▼
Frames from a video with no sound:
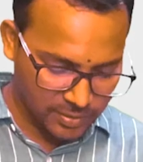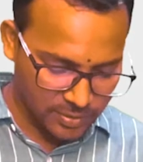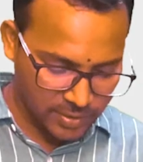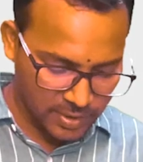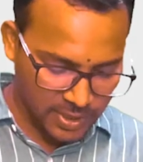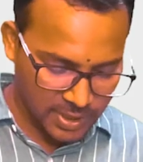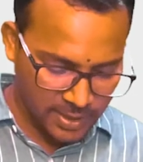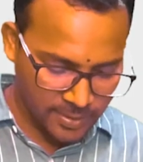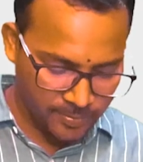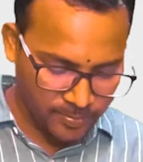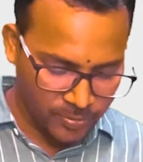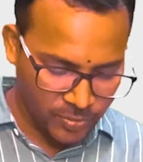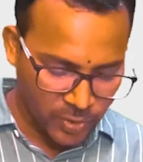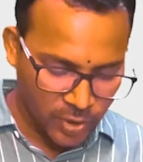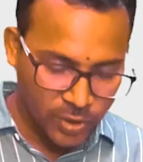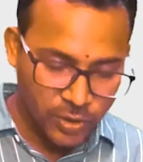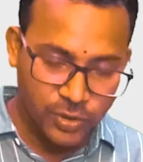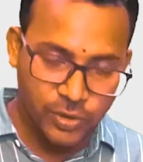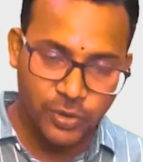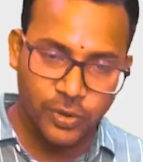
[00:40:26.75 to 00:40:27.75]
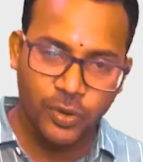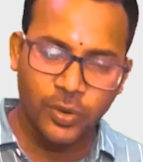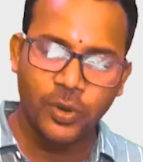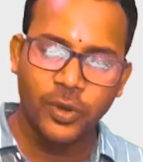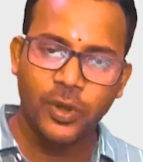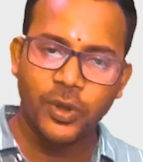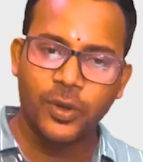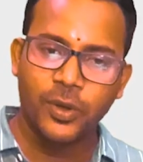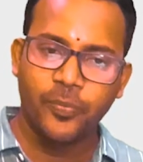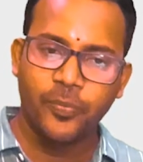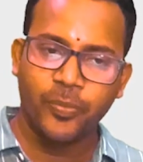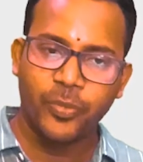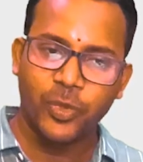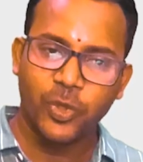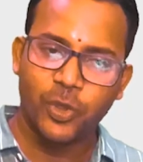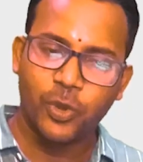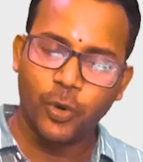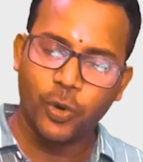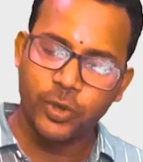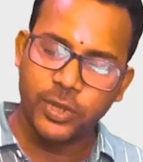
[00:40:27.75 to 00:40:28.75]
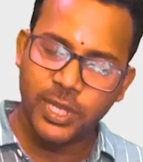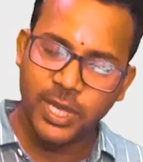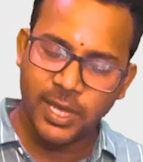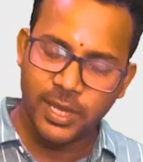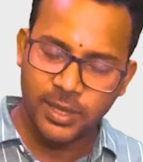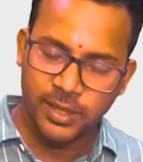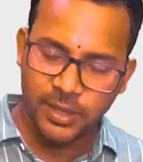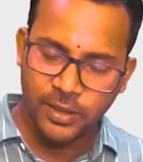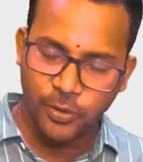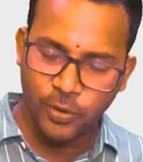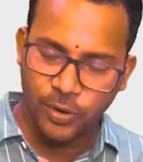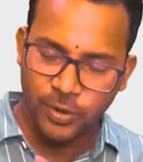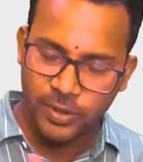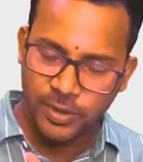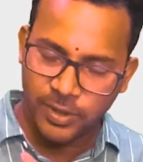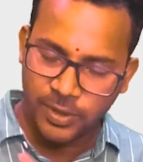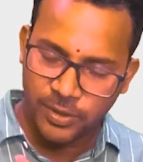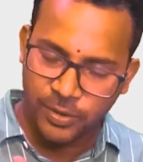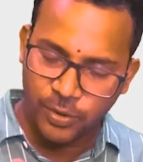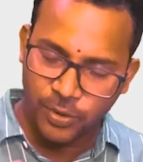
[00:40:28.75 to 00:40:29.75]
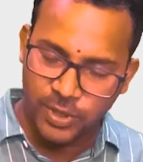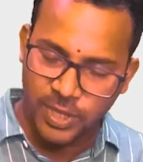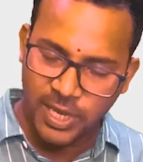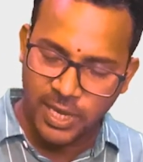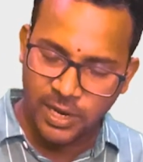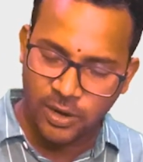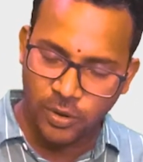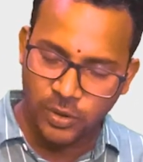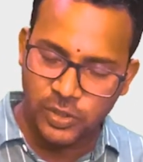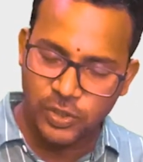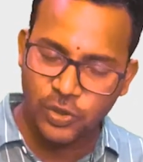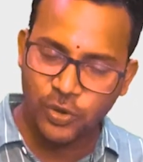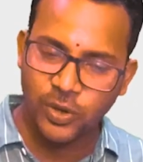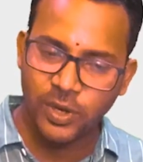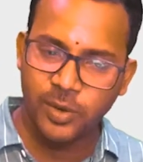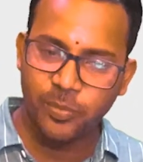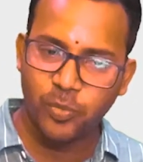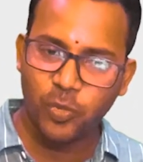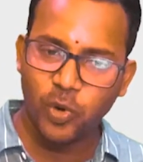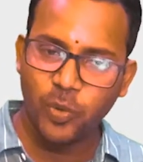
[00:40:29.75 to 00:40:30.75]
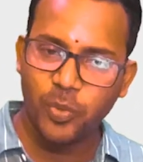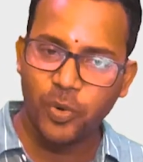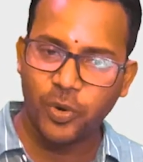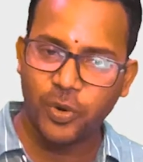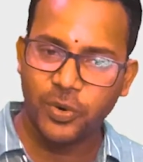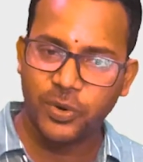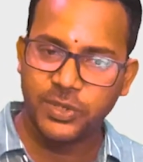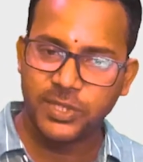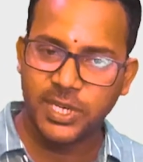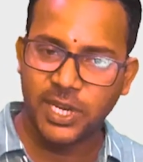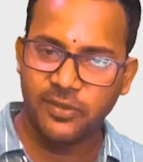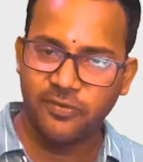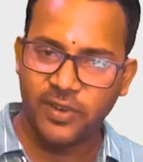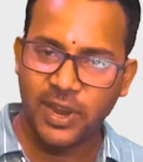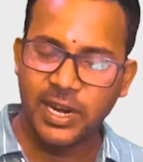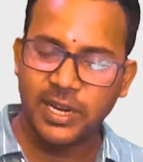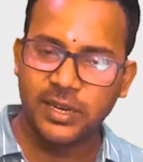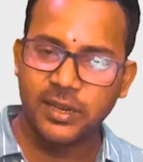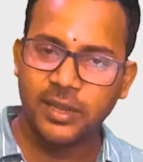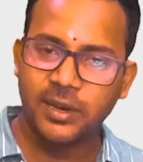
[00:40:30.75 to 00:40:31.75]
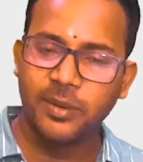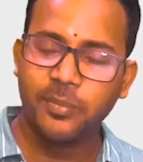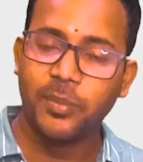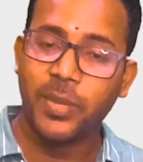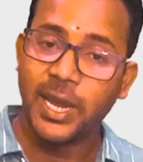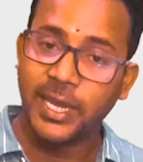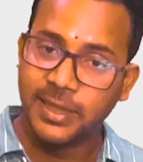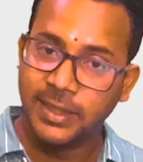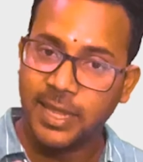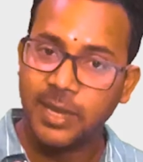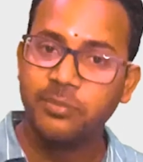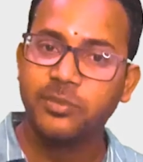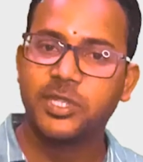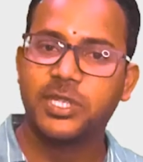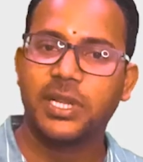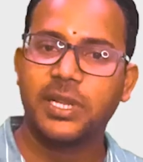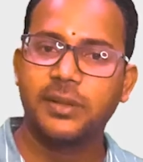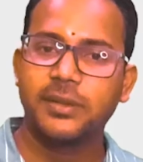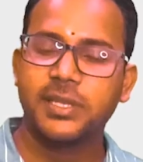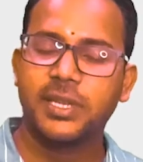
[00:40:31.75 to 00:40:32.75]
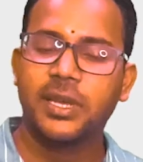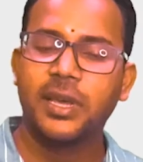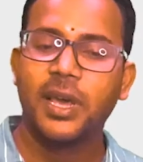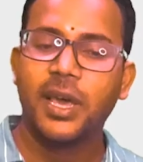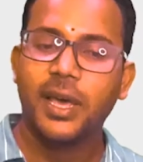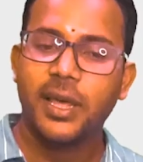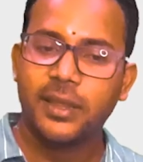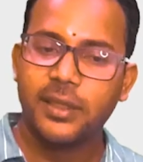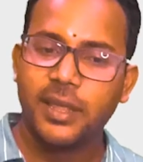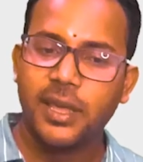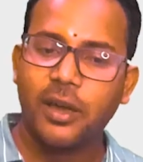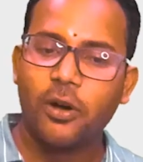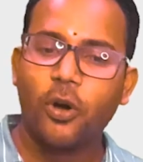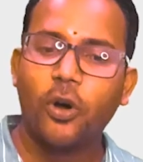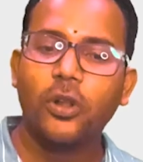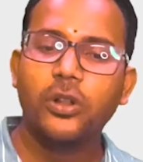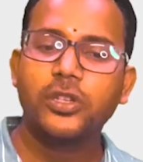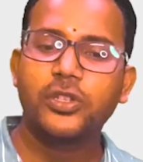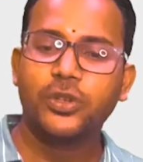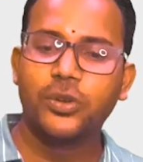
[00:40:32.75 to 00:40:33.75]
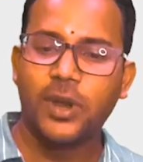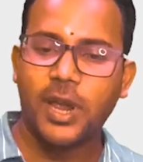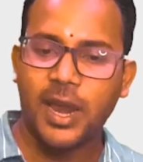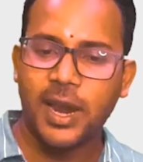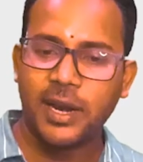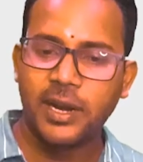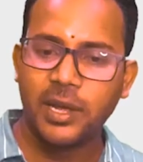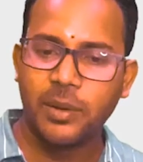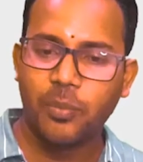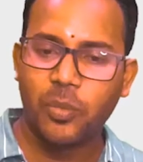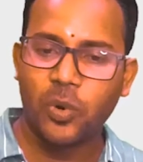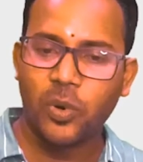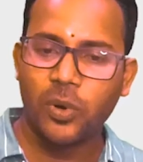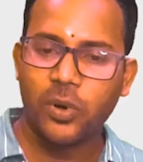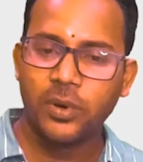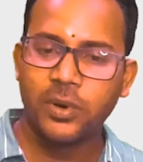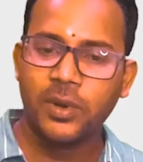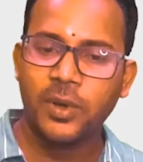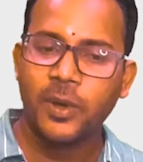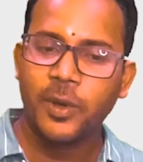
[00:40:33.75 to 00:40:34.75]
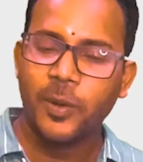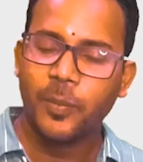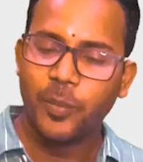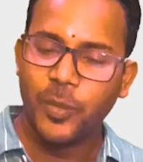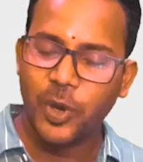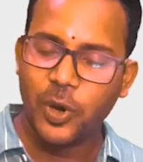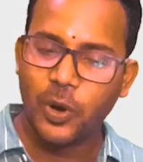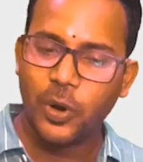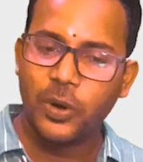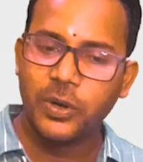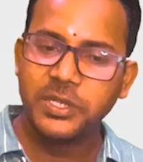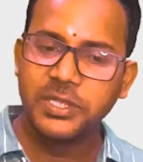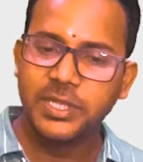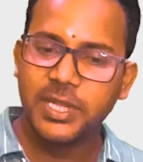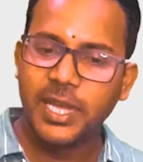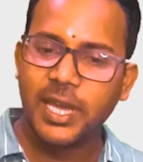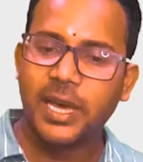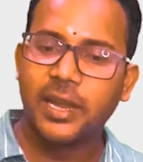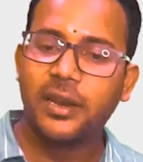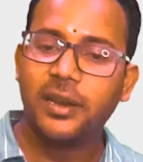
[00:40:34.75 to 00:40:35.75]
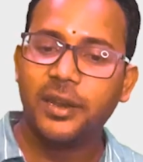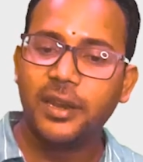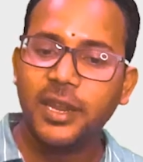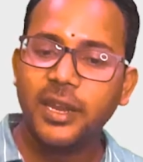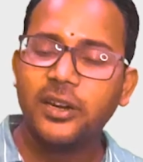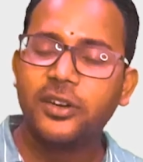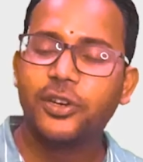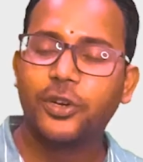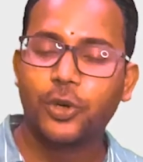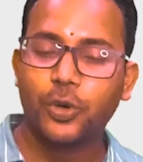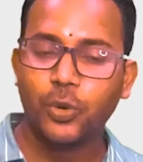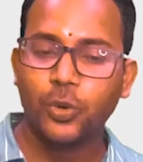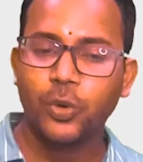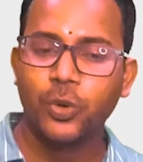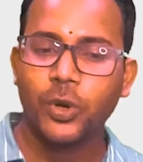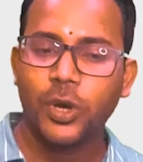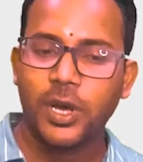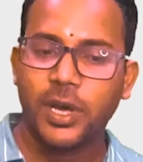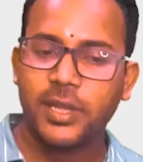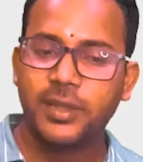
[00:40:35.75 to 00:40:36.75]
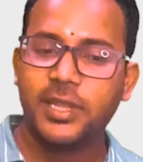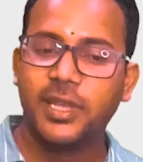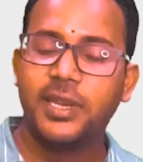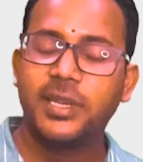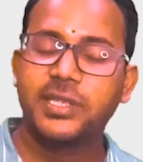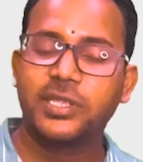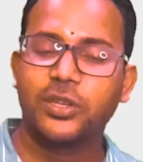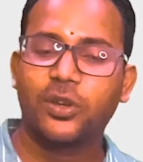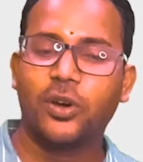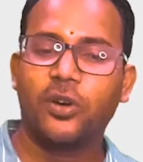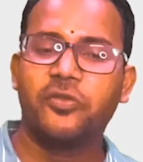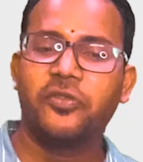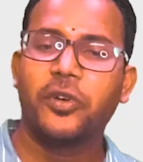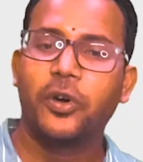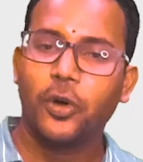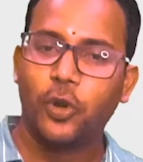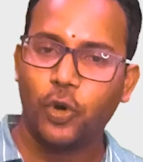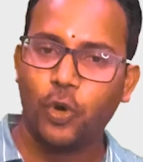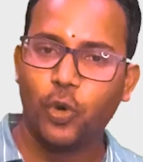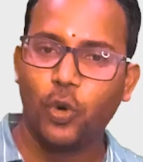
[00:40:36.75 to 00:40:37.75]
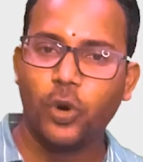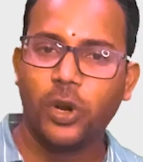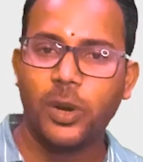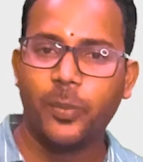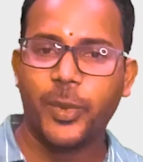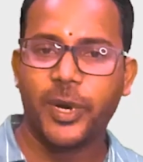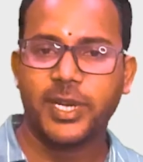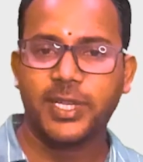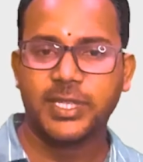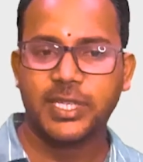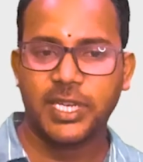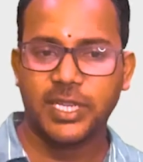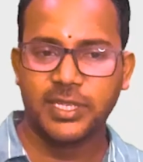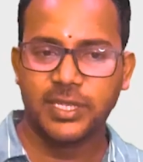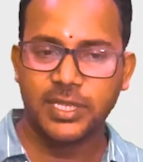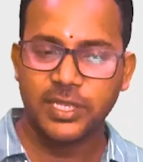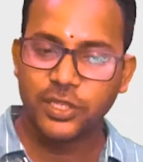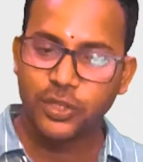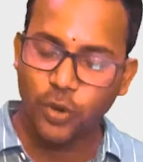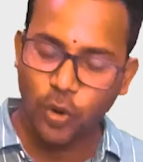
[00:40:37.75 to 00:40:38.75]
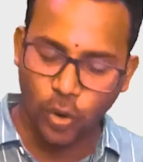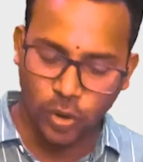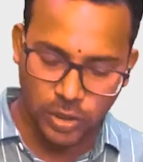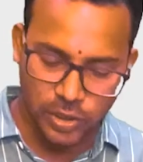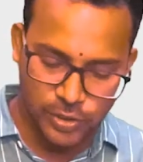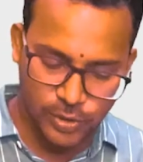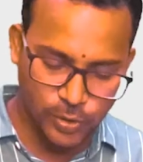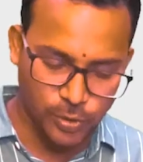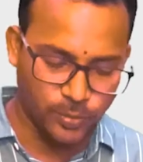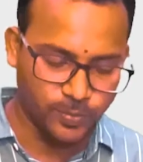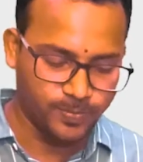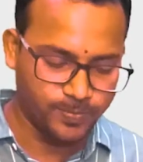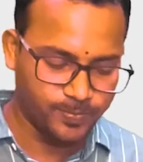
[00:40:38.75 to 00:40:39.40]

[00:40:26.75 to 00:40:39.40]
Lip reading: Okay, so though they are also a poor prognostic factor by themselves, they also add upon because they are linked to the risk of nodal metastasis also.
▲
WHAT TO PRODUCE: From the records given above, reproduce all text exactly and exclude each picture.

RESPONSE:
Frames from a video with no sound:
[00:40:26.75 to 00:40:27.75]
[00:40:27.75 to 00:40:28.75]
[00:40:28.75 to 00:40:29.75]
[00:40:29.75 to 00:40:30.75]
[00:40:30.75 to 00:40:31.75]
[00:40:31.75 to 00:40:32.75]
[00:40:32.75 to 00:40:33.75]
[00:40:33.75 to 00:40:34.75]
[00:40:34.75 to 00:40:35.75]
[00:40:35.75 to 00:40:36.75]
[00:40:36.75 to 00:40:37.75]
[00:40:37.75 to 00:40:38.75]
[00:40:38.75 to 00:40:39.40]

[00:40:26.75 to 00:40:39.40]
Lip reading: Okay, so though they are also a poor prognostic factor by themselves, they also add upon because they are linked to the risk of nodal metastasis also.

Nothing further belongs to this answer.